» WHAT YOU WILL DO: I'd like the data beneath this line reproduced exactly, without any of its images.

» ENTRIES PROVIDED:
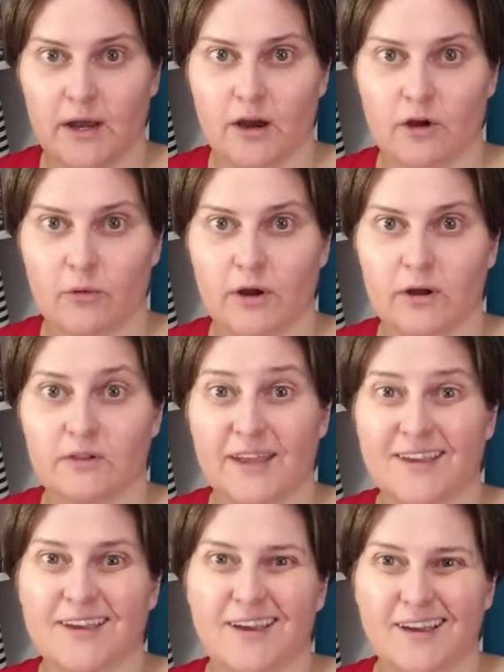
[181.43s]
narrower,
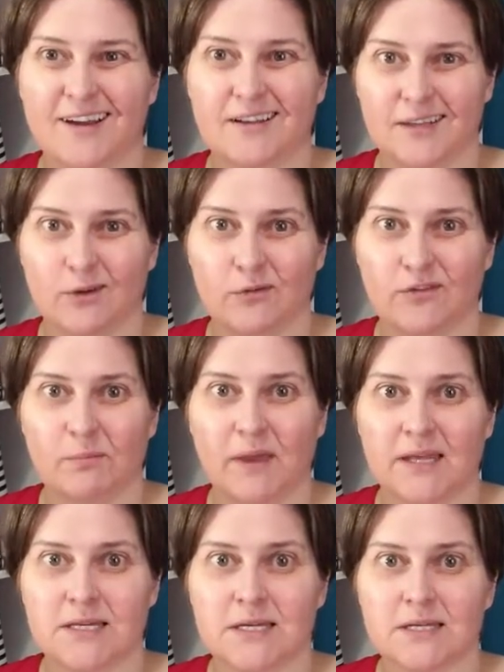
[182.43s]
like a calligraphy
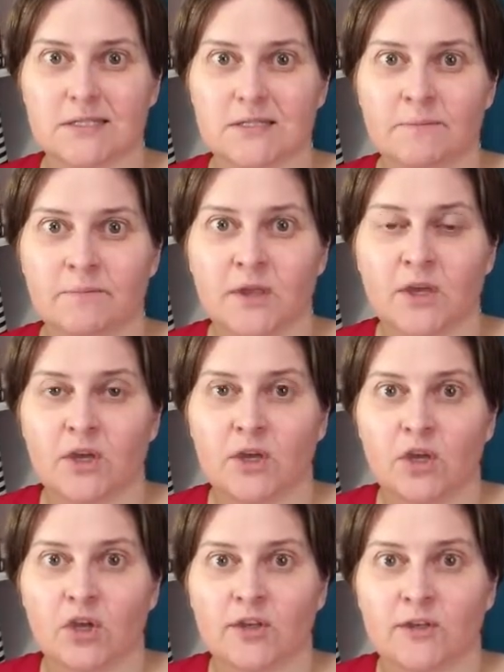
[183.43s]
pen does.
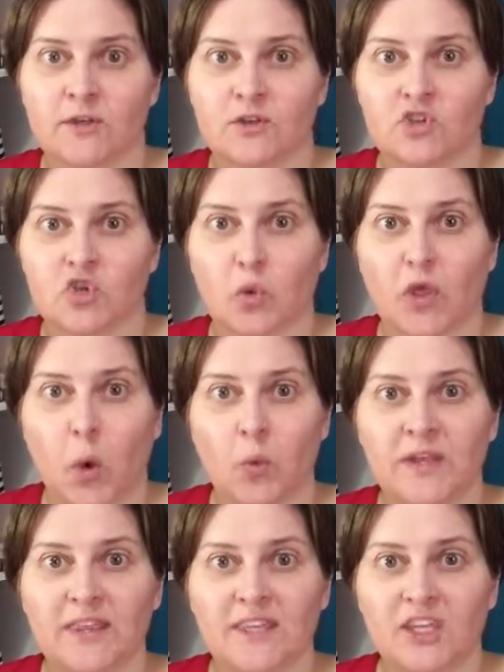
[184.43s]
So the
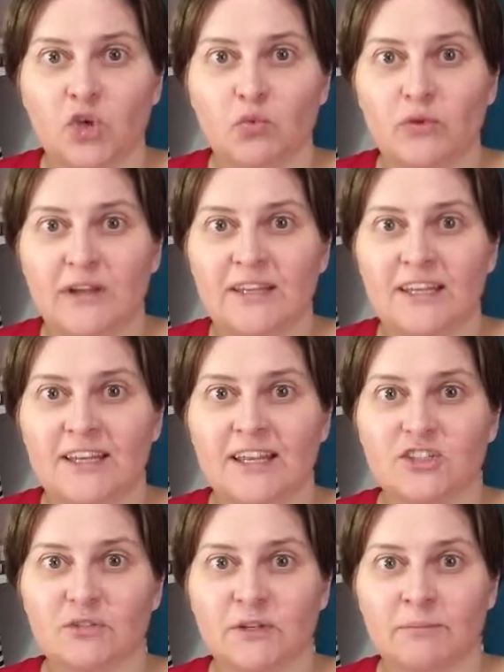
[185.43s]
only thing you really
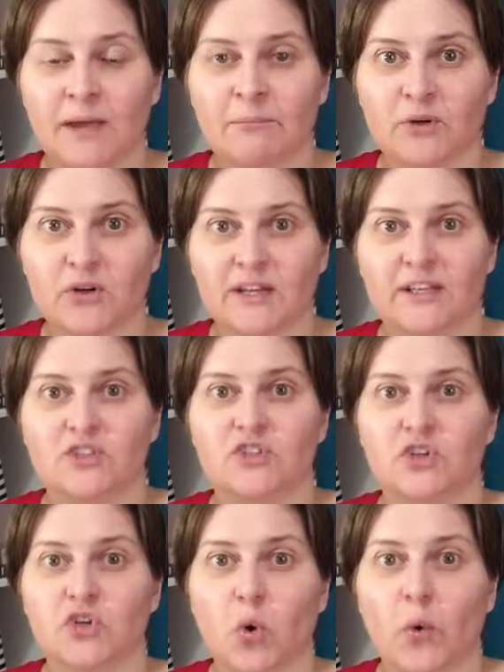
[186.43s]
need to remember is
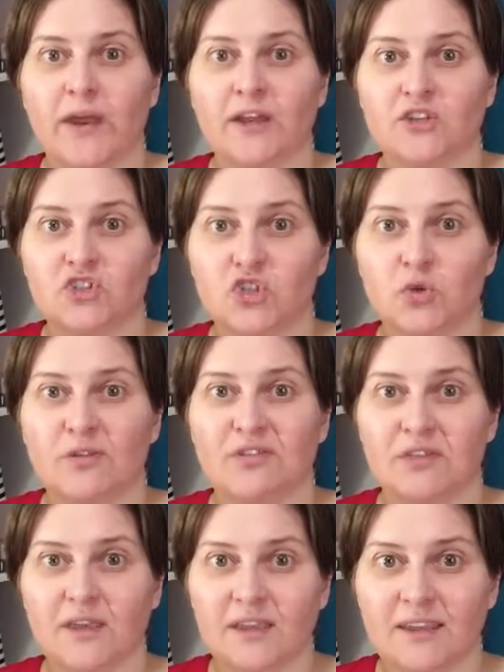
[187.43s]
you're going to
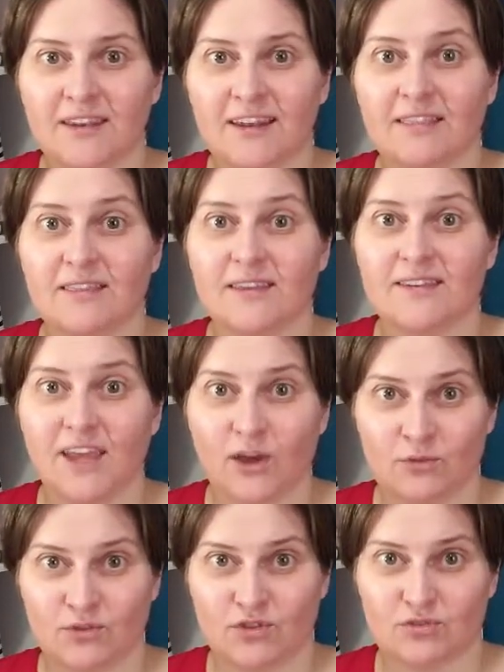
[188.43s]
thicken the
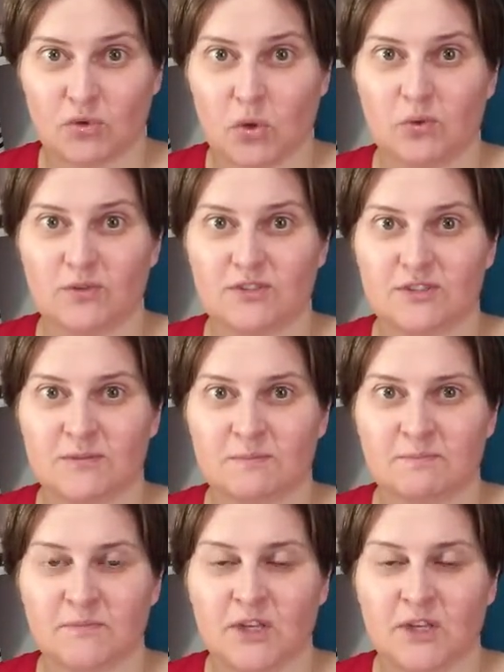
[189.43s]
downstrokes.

» EXERCISE OUTPUT:
[181.43s]
narrower,
[182.43s]
like a calligraphy
[183.43s]
pen does.
[184.43s]
So the
[185.43s]
only thing you really
[186.43s]
need to remember is
[187.43s]
you're going to
[188.43s]
thicken the
[189.43s]
downstrokes.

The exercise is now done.